-- Brief --
Leaving the images behind, copy every line of the records exactly.

-- Record excerpts --

####################

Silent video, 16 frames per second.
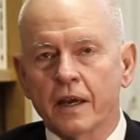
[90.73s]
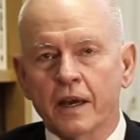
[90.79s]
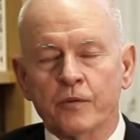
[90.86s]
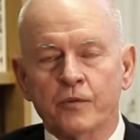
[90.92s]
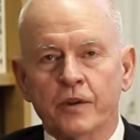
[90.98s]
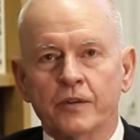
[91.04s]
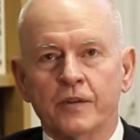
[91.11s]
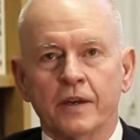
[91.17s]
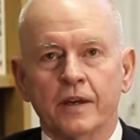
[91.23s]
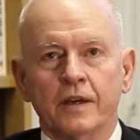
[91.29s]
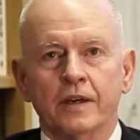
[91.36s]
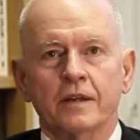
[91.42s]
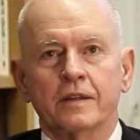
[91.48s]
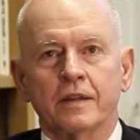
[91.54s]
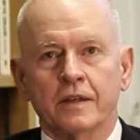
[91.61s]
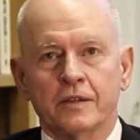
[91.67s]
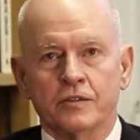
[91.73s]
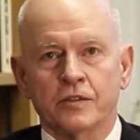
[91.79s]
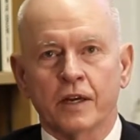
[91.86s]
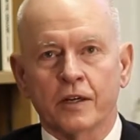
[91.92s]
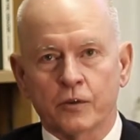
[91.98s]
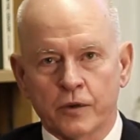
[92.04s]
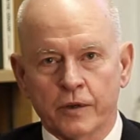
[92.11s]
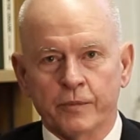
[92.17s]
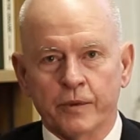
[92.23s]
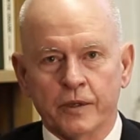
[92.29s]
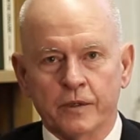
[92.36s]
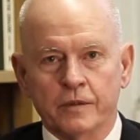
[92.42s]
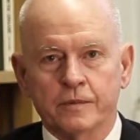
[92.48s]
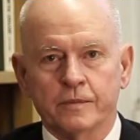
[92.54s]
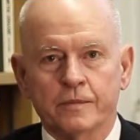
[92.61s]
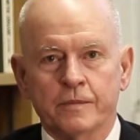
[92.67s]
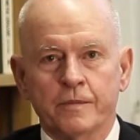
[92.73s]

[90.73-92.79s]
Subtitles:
everything that is not criminal.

####################

-- Result of this exercise --
Silent video, 16 frames per second.
[90.73s]
[90.79s]
[90.86s]
[90.92s]
[90.98s]
[91.04s]
[91.11s]
[91.17s]
[91.23s]
[91.29s]
[91.36s]
[91.42s]
[91.48s]
[91.54s]
[91.61s]
[91.67s]
[91.73s]
[91.79s]
[91.86s]
[91.92s]
[91.98s]
[92.04s]
[92.11s]
[92.17s]
[92.23s]
[92.29s]
[92.36s]
[92.42s]
[92.48s]
[92.54s]
[92.61s]
[92.67s]
[92.73s]

[90.73-92.79s]
Subtitles:
everything that is not criminal.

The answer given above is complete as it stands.